• Current urology reports · Nov 2005

    Review

    Hypogonadism in the man with erectile dysfunction: what to look for and when to treat.

    • Stephen Lazarou and Abraham Morgentaler.
    • Men's Health Boston, One Brookline Place #624, Brookline, MA 02445, USA.
    • Curr Urol Rep. 2005 Nov 1; 6 (6): 476-81.

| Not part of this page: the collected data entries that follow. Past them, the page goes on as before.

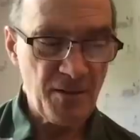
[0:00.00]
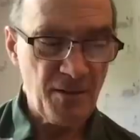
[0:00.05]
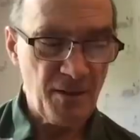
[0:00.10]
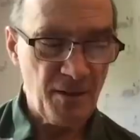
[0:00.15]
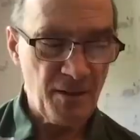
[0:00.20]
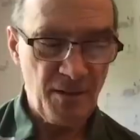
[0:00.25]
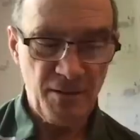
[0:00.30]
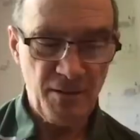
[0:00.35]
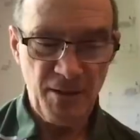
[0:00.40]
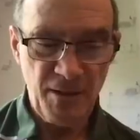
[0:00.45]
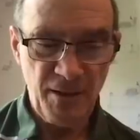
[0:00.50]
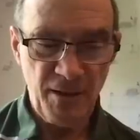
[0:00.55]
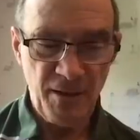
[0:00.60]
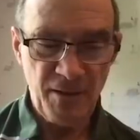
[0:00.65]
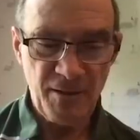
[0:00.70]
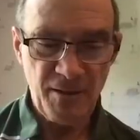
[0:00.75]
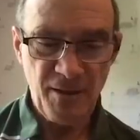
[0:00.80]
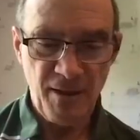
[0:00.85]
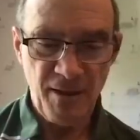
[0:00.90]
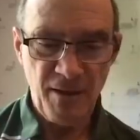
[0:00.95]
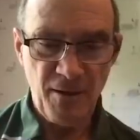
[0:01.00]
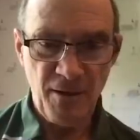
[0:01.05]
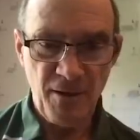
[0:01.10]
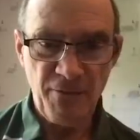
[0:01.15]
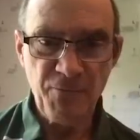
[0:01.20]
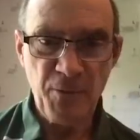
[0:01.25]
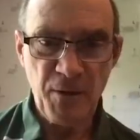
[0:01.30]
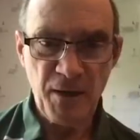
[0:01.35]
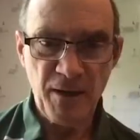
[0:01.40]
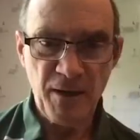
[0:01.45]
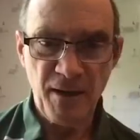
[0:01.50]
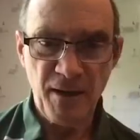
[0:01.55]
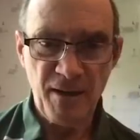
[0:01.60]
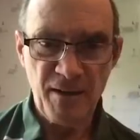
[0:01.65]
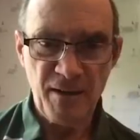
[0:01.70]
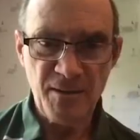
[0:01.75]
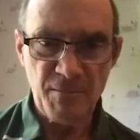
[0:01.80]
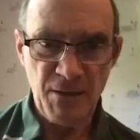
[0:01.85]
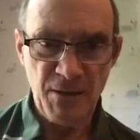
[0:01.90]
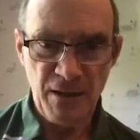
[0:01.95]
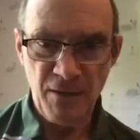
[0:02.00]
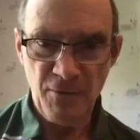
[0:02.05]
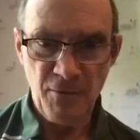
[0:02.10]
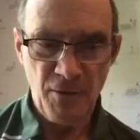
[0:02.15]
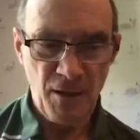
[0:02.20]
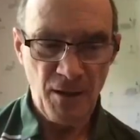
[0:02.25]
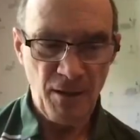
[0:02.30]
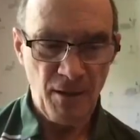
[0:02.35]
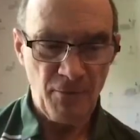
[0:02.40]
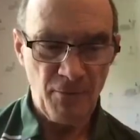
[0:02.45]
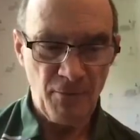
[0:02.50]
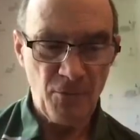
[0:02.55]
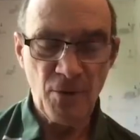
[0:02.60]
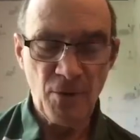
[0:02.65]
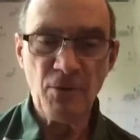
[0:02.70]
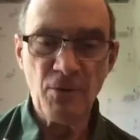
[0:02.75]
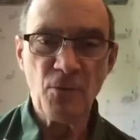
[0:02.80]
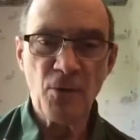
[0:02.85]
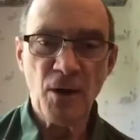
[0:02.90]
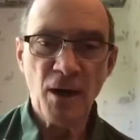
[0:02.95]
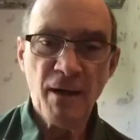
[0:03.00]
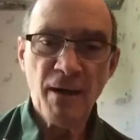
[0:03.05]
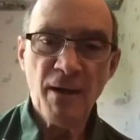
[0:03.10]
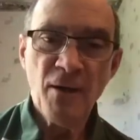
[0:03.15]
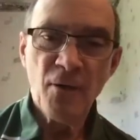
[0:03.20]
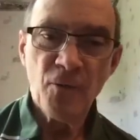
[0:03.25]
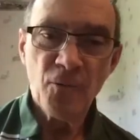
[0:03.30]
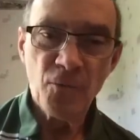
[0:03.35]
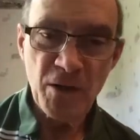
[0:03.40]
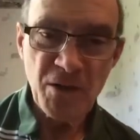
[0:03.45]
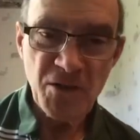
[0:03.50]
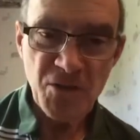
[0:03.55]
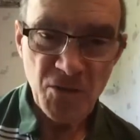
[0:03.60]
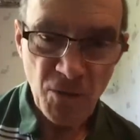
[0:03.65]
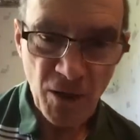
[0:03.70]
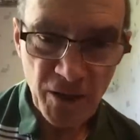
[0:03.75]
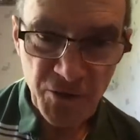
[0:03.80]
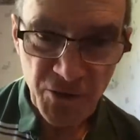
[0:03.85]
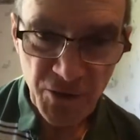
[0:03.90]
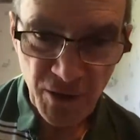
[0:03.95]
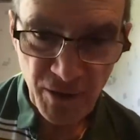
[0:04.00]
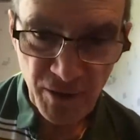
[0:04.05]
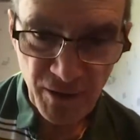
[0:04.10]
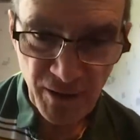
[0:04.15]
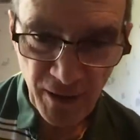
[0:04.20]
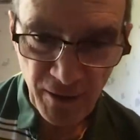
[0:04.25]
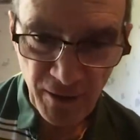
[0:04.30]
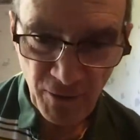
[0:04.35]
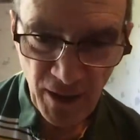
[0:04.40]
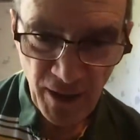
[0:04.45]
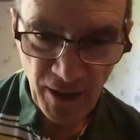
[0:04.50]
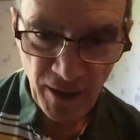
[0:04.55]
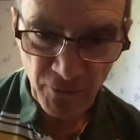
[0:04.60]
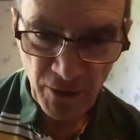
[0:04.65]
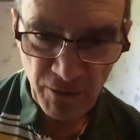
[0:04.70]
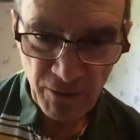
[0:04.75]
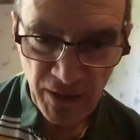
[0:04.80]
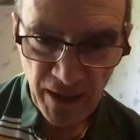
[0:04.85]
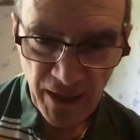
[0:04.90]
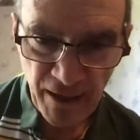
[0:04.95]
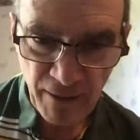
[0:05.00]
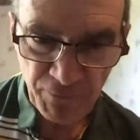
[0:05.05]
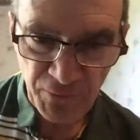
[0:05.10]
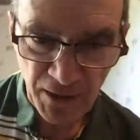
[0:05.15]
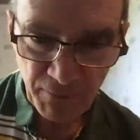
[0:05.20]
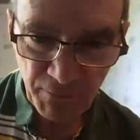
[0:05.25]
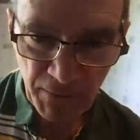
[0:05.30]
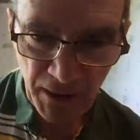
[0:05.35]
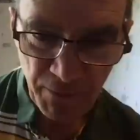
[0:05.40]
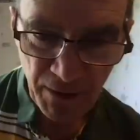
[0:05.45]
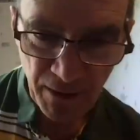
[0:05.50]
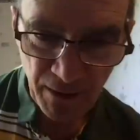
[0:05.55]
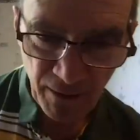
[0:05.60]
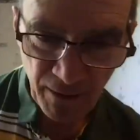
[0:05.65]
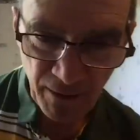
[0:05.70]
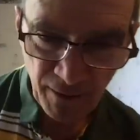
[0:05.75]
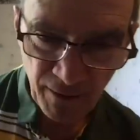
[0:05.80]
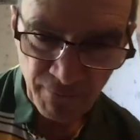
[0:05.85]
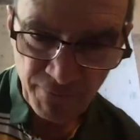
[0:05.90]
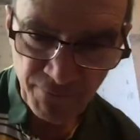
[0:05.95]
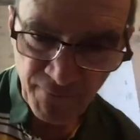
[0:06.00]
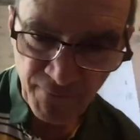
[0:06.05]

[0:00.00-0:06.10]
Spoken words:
that the entire FBI needs to be restructured and revamped, and maybe a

    AbstractHypogonadism (low serum testosterone) is commonly associated with erectile dysfunction (ED). However, many urologists may lack appreciation of the relative merits of treating hypogonadism compared with oral phosphodiesterase inhibitors for sexual dysfunction. Testosterone-replacement therapy (TRT) may be the best treatment for men with ED when the presentation includes diminished libido or other sexual symptoms or when non-sexual symptoms such as depressed mood, decreased sense of vitality, and increased fatigue also exist. The health benefits of TRT also include improvements in body composition, bone density, cognition, and sense of well-being. Thus, there may be good reasons to use TRT as first-line therapy for the man with ED. Concerns regarding prostatic and cardiovascular risks of TRT have not been supported by the literature. Nevertheless, men receiving TRT must be monitored at regular intervals with digital rectal examination and blood testing for prostate-specific antigen. Hematocrit or hemoglobin also should be obtained regularly due to the risk of erythrocytosis. Awareness of the benefits of TRT in the man with ED may improve clinical outcomes.